Por José Montero
De chico te causaba gracia ese nombre. ¿Por qué la parte anterior de la pierna se llamaba canilla? ¿Qué tenía que ver ese segmento de la anatomía con, por ejemplo, la canilla del baño? Nada. No tenía sentido. Tampoco le encontrabas explicación al hecho de que los jugadores profesionales se pusieran canilleras. Te parecía exagerado. Una sobreactuación. Una mariconada. La respuesta la encontraste, con dolor, el día que dejaste de pelotear en la calle y te anotaste con tus amigos en un torneo que organizaban en las canchitas de papi fútbol del barrio. Un contrario te barrió peor que Eber Ludueña y te dejó la canilla derecha para que la arreglara un plomero.
Te tragaste como pudiste las lágrimas, recalculaste la definición de hombría y pediste en tu casa que te compraran unas canilleras y medias largas hasta la rodilla.
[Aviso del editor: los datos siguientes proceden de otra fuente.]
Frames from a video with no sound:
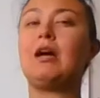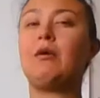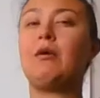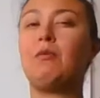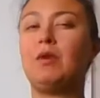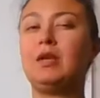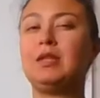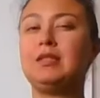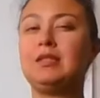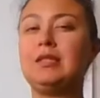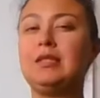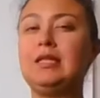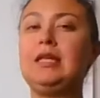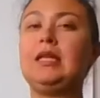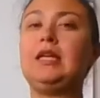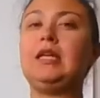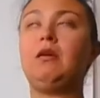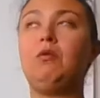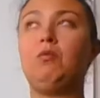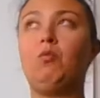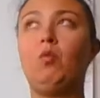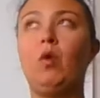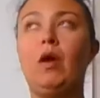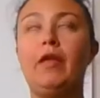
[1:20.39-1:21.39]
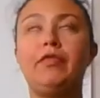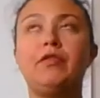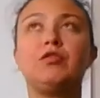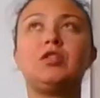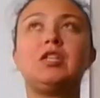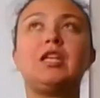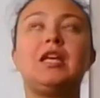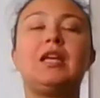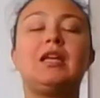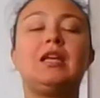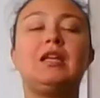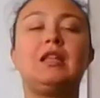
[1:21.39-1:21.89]
I want to see when they're
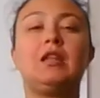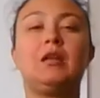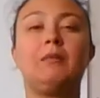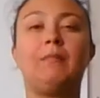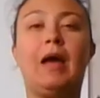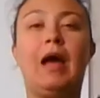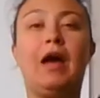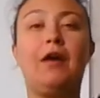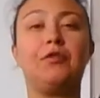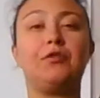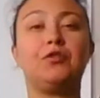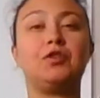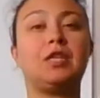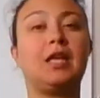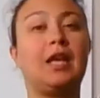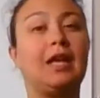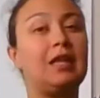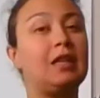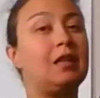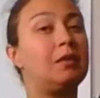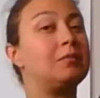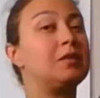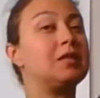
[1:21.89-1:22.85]
taking them, how they're taking them,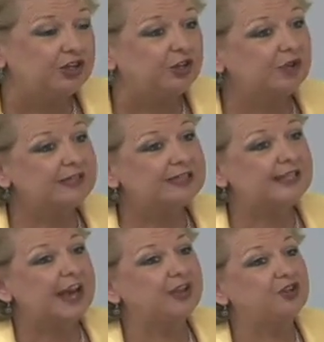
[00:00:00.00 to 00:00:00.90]
you can
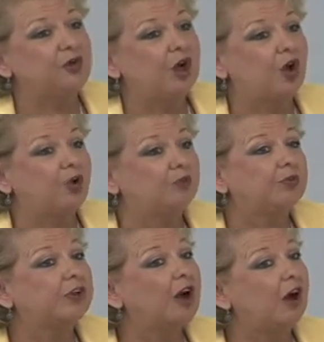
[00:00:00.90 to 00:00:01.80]
design your own
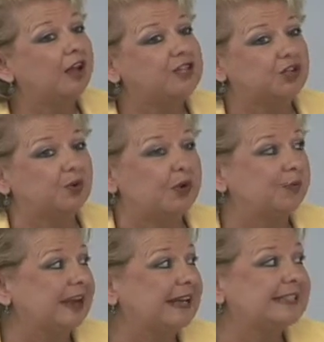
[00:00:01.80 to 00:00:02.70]
college and career
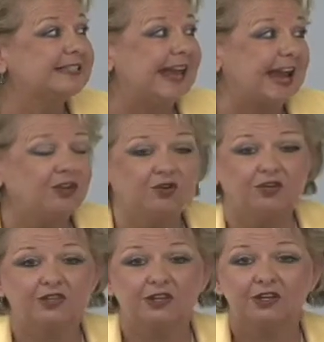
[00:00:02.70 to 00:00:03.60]
ready
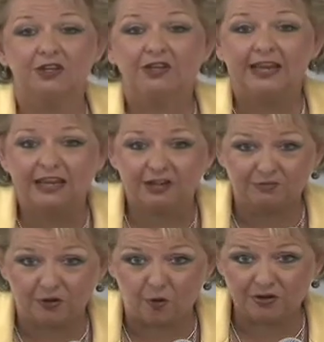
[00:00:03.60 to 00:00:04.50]
standards end
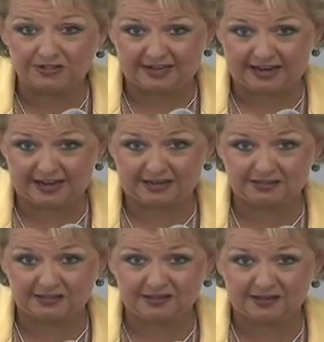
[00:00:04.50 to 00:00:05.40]
of course test,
Ahora sí, estabas armado de una coraza para ir al choque sin miedo. Para meter la pierna fuerte. Cada vez que podías, compartías las canilleras con Pablo, un chico al que sus padres no se las habían podido comprar. Cuando él entraba y vos ibas al banco, se las prestabas. Así, Pablo zafó de varios patadones, porque era muy habilidoso.
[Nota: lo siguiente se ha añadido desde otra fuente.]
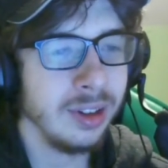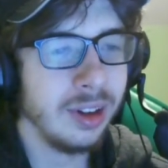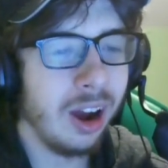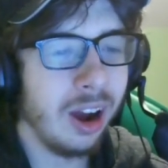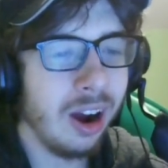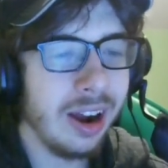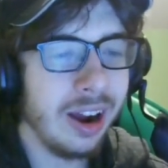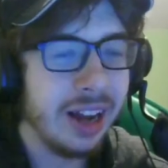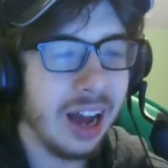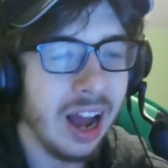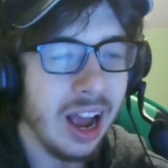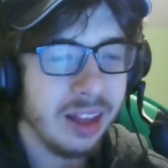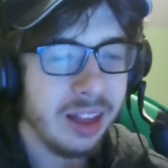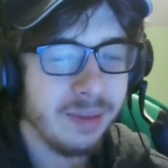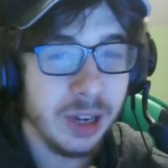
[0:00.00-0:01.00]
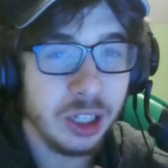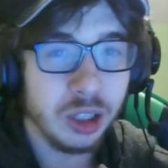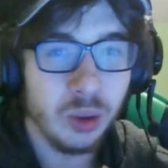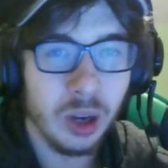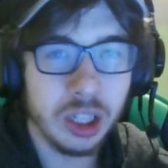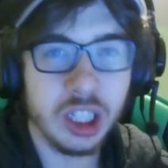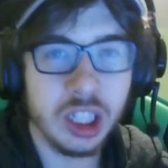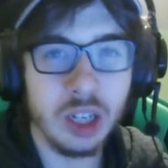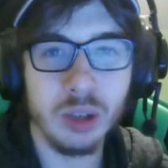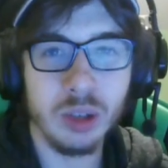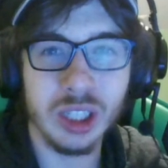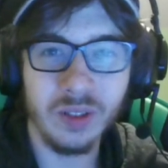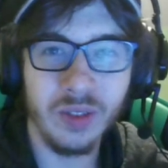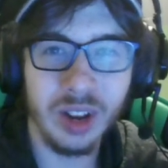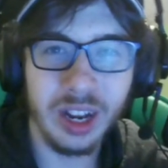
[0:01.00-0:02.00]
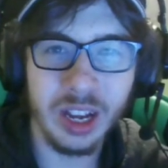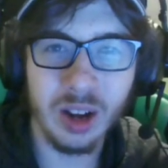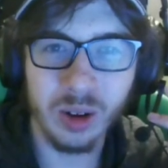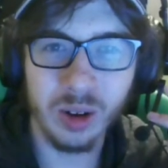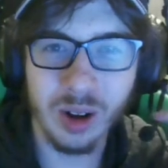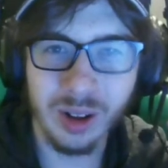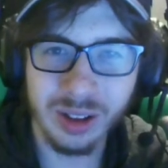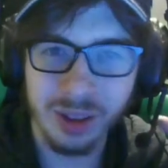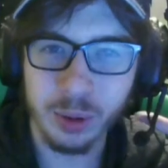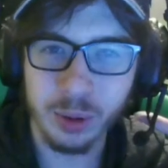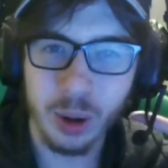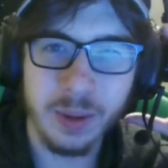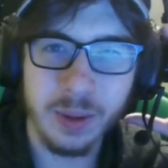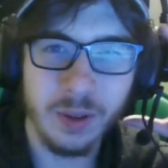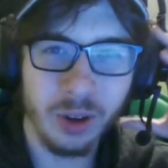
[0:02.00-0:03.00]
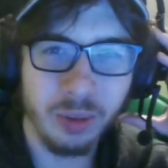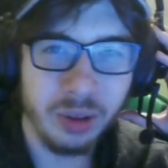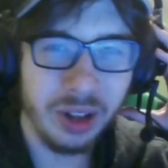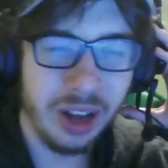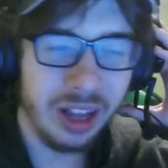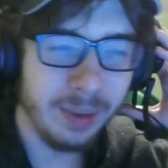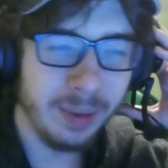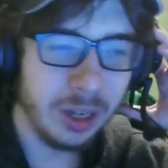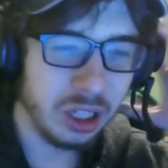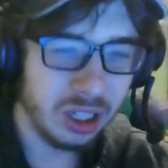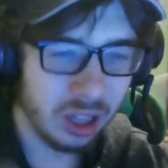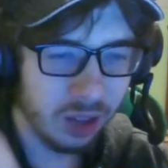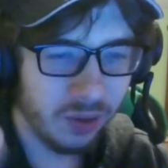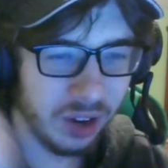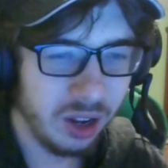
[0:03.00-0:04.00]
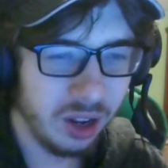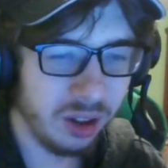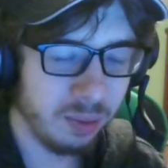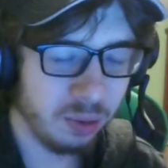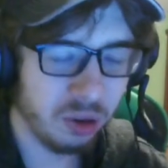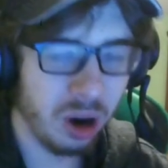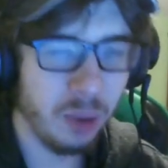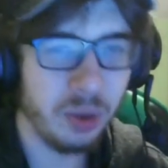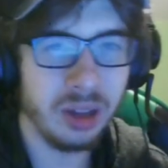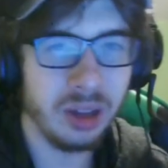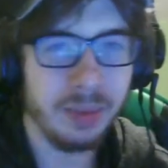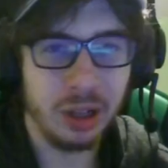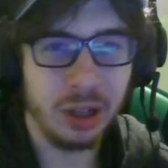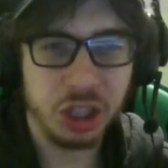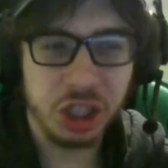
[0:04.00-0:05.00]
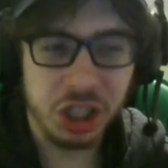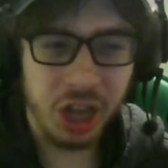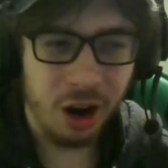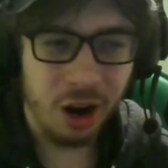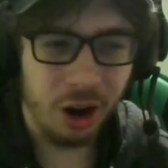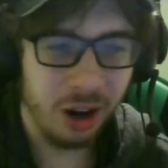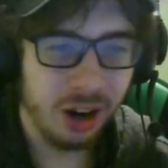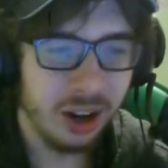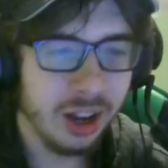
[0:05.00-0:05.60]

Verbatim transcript: Alright guys, make sure you watch the original video, go subscribe to Verbalase, make sure you like this video, subscribe, ring the bell, and share.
Pero una vez él tuvo que salir y entraste vos en su reemplazo, y en el apuro se olvidaron de hacer el cambio. Y en la primera jugada encaraste para el arco de enfrente y te dieron con una guadaña. Fue el fin de tu carrera, casi antes de que comenzara. El miedo y el instinto de conservación pudieron más que el deseo de jugar, que tampoco era tan apremiante. ¿Y las canilleras? Hoy las usa tu hija para ir a hockey.